Manoel Ribeiro disse que a Assembleia está sendo injustiçada

O deputado Manoel Ribeiro (PTB)  reagiu forte à veiculação da matéria sobre o reajuste das verbas parlamentares, nesta quinta-feira (18). Reiterou discurso do dia anterior, quando criticou perguntas que lhe foram feitas pela repórter da Mirante/Globo,  Ingrid Assis, e disse que não é de intimidar ninguém e quem nem atura ser intimidado.

Ribeiro disse que foi deputado na época da revolução, na década de 70, e que, muitas das vezes, colocou-se contra o regime militar, apesar de ter sido da Arena à época, e que foi preso e perseguido nesse período. Afirmou que não  foi parlamentar durante o  AI-5 (Ato Institucional número 5), em uma tentativa de reconstruir a declaração do dia anterior: “na ditadura, vocês não estariam aqui entrevistando”.
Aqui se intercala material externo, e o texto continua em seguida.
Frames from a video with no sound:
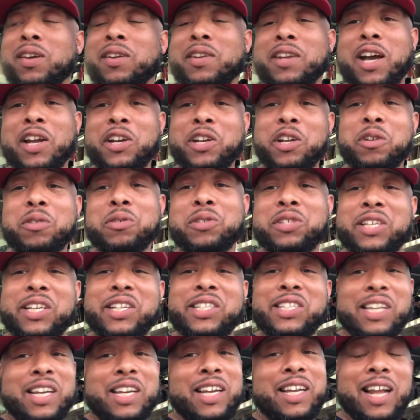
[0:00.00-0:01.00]
Nando's
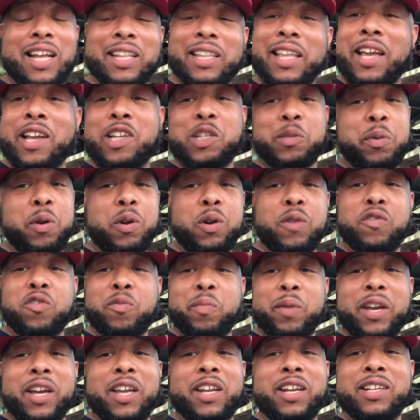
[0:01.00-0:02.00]
C10. That thing is beautiful,
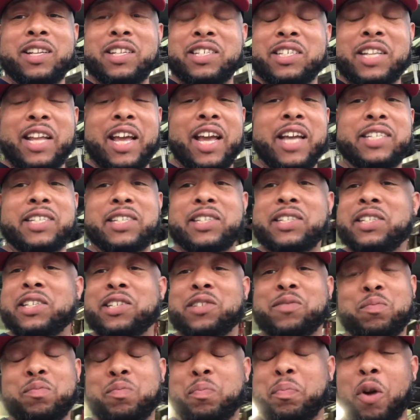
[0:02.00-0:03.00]
man, and the stance is
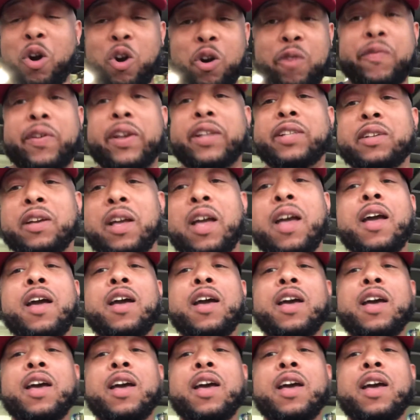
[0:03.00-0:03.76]
just perfect.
“Disse que na época da revolução, a imprensa não era tão livre como é agora, graças ao parlamento. Eu fui parlamentar na época da revolução. E eu não sou do AI-5. AI – 5 é de 68 ou 69, dezembro de 68, dezembro de 69, eu não pertenci a isso. Mas desde a década de 70, eu sou vereador. Eu permaneci parlamentar na época da revolução”, esclareceu Manoel Ribeiro na tribuna.
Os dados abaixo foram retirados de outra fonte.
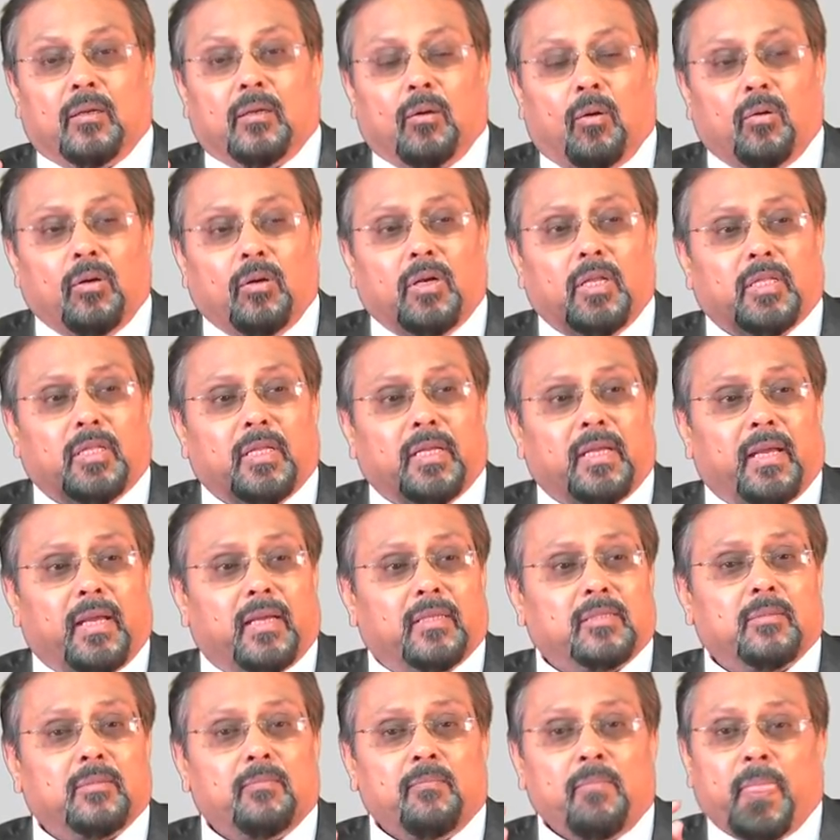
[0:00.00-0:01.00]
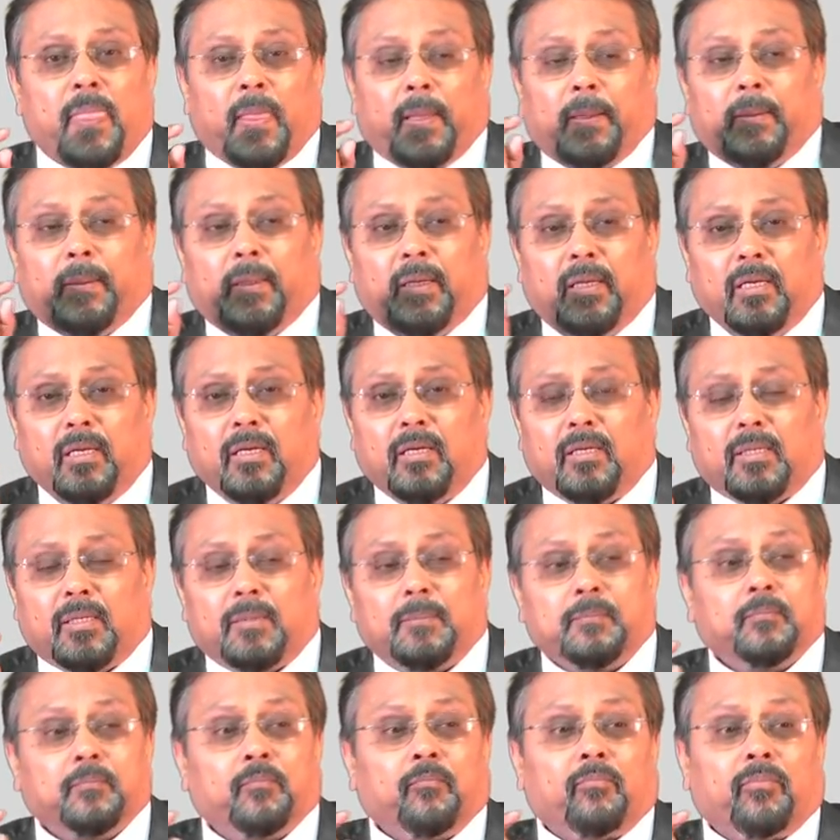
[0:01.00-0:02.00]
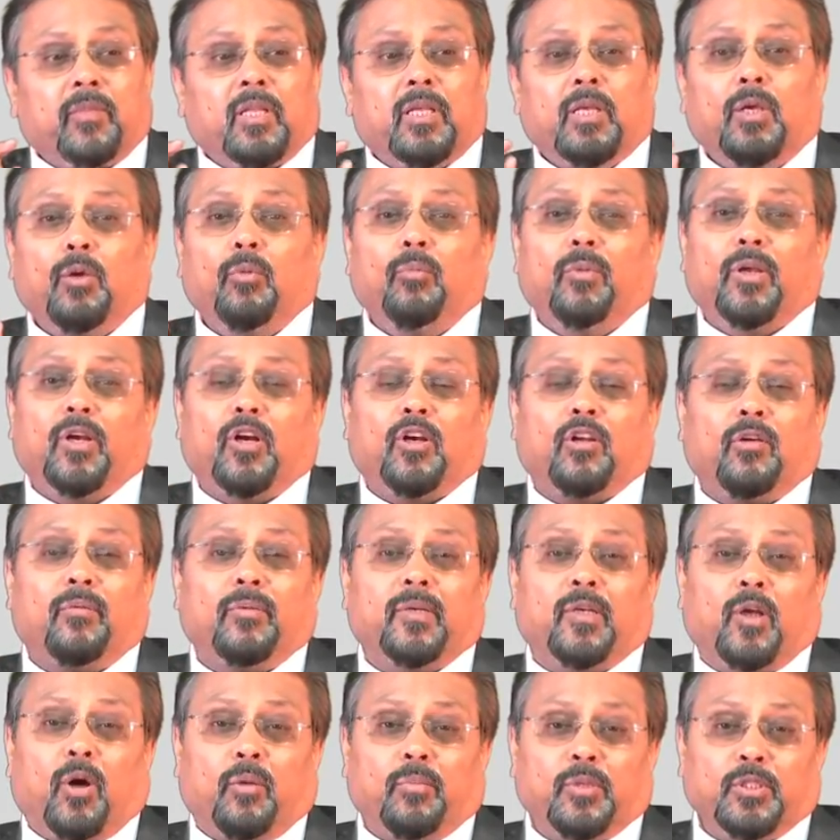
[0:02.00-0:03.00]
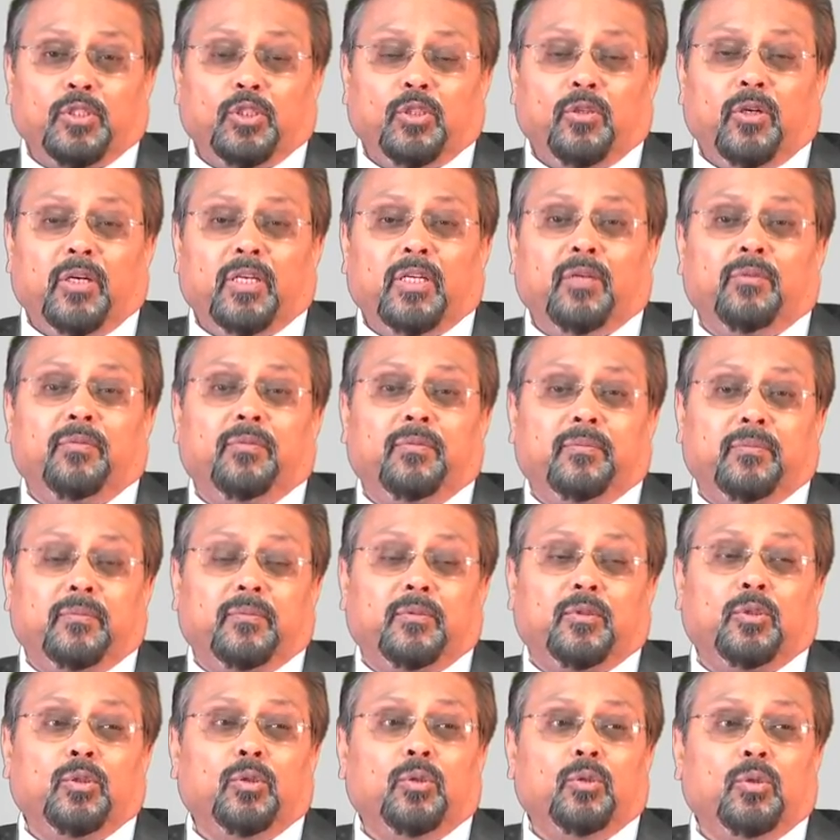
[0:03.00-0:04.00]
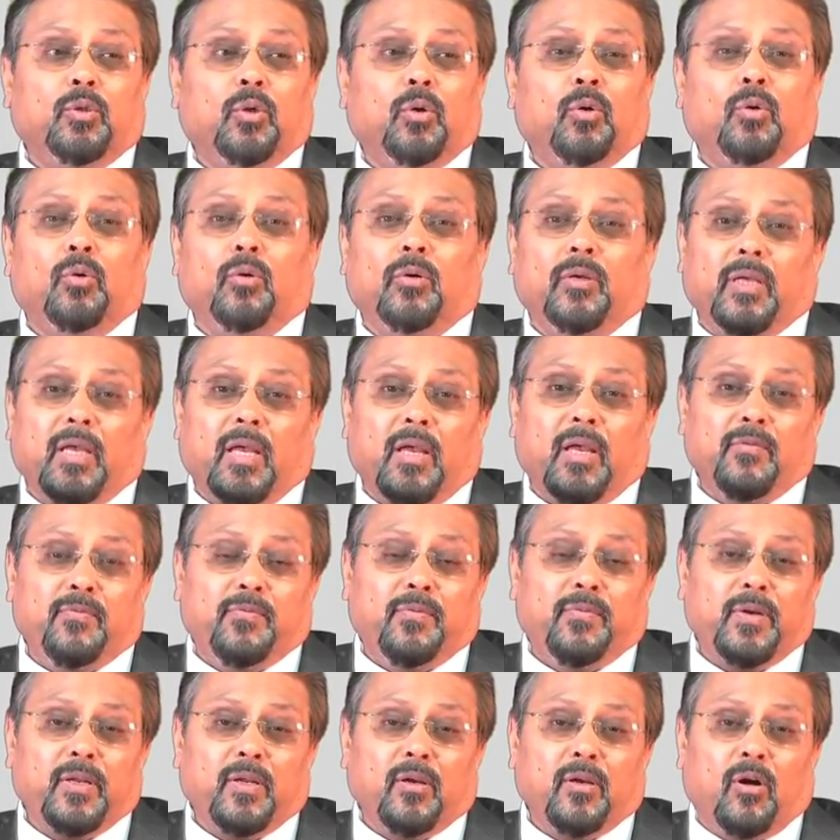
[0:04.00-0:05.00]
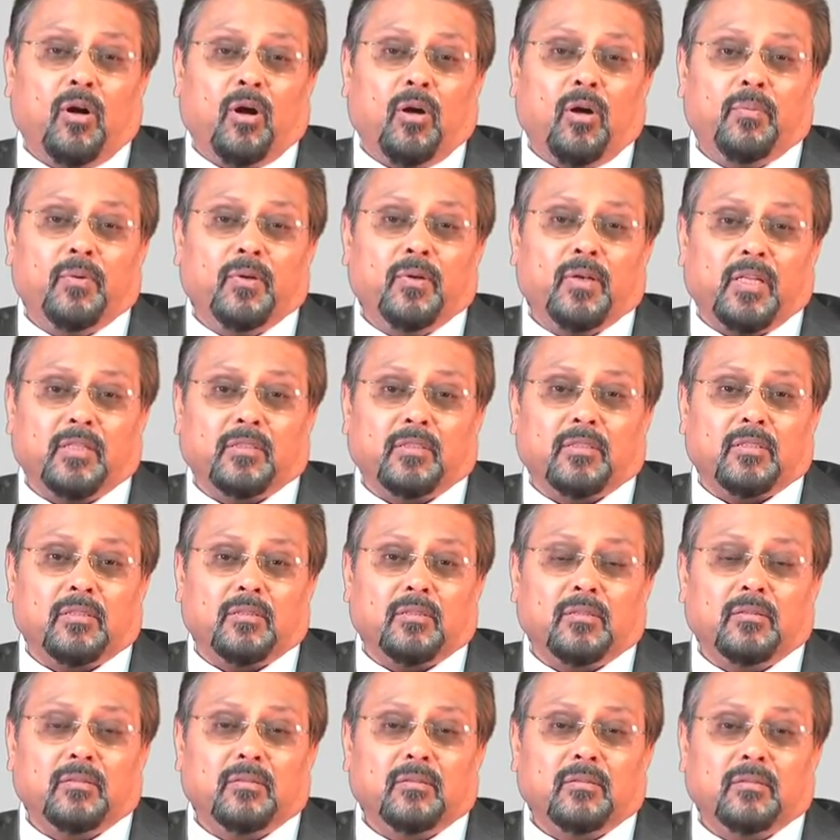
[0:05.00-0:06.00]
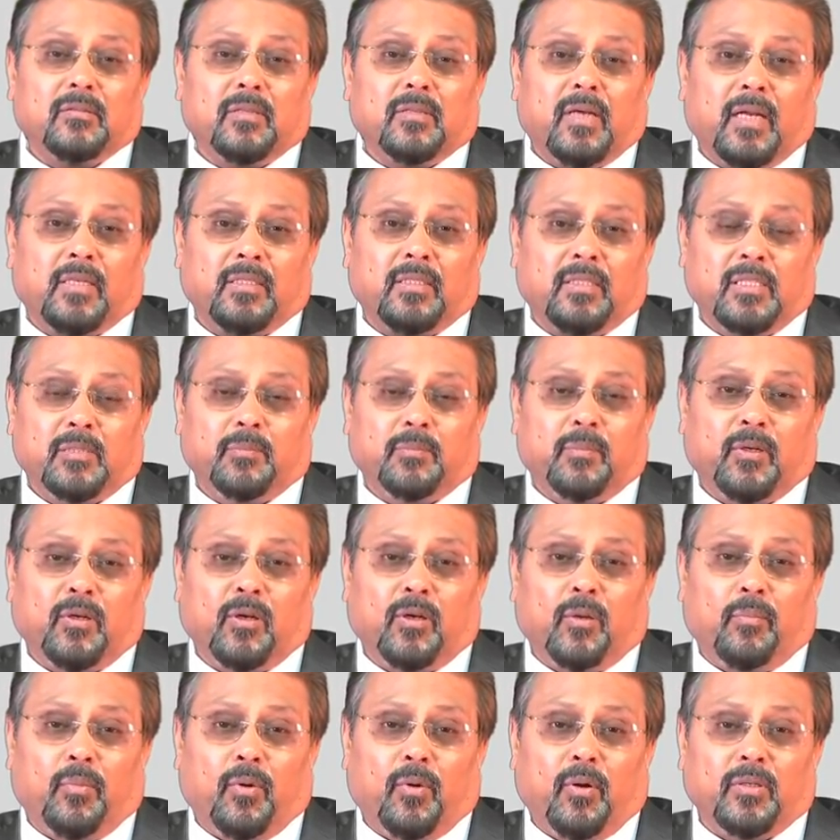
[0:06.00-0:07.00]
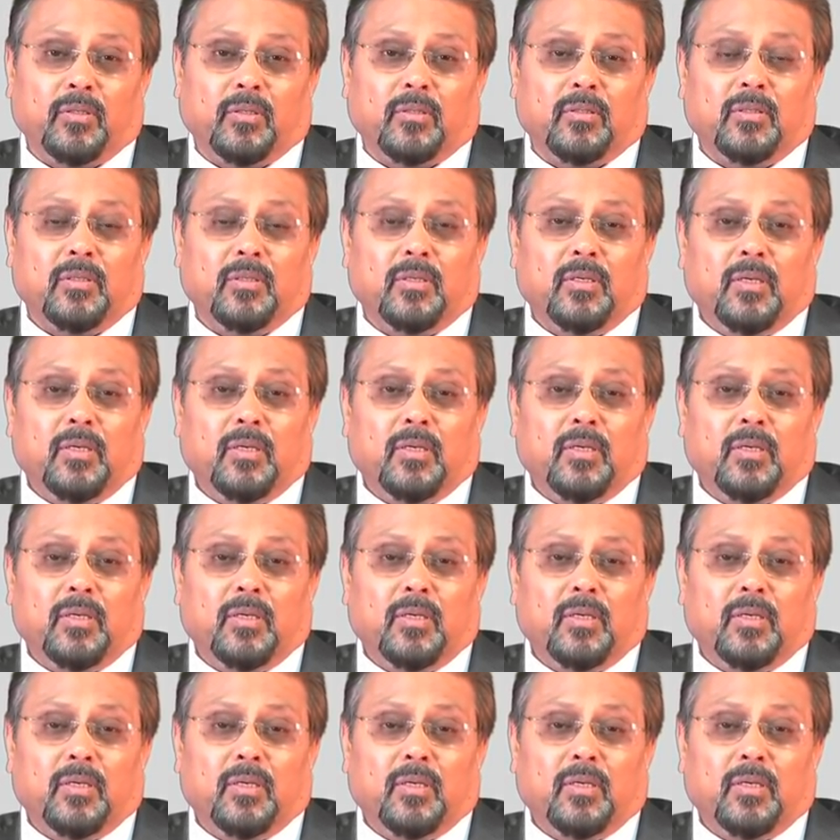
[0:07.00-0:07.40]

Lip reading: Only thing is, here you may not have an opportunity to know every opponent at this particular point.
Depois de citar exemplos como o Tribunal de Contas do Estado (TCE), o Tribunal de Justiça e o Congresso Nacional, que também reajustaram suas verbas, Ribeiro disse que a Assembleia Legislativa está sendo injustiçada. “Então não é justo o que estão fazendo com esta Casa. E foi contra isso que eu protestei; e protestei por que o parlamento é livre, mas tem que ser respeitado; tem que ser dito a verdade; não pode  haver inverdades; não se pode manipular a opinião pública”, disparou o deputado do PTB.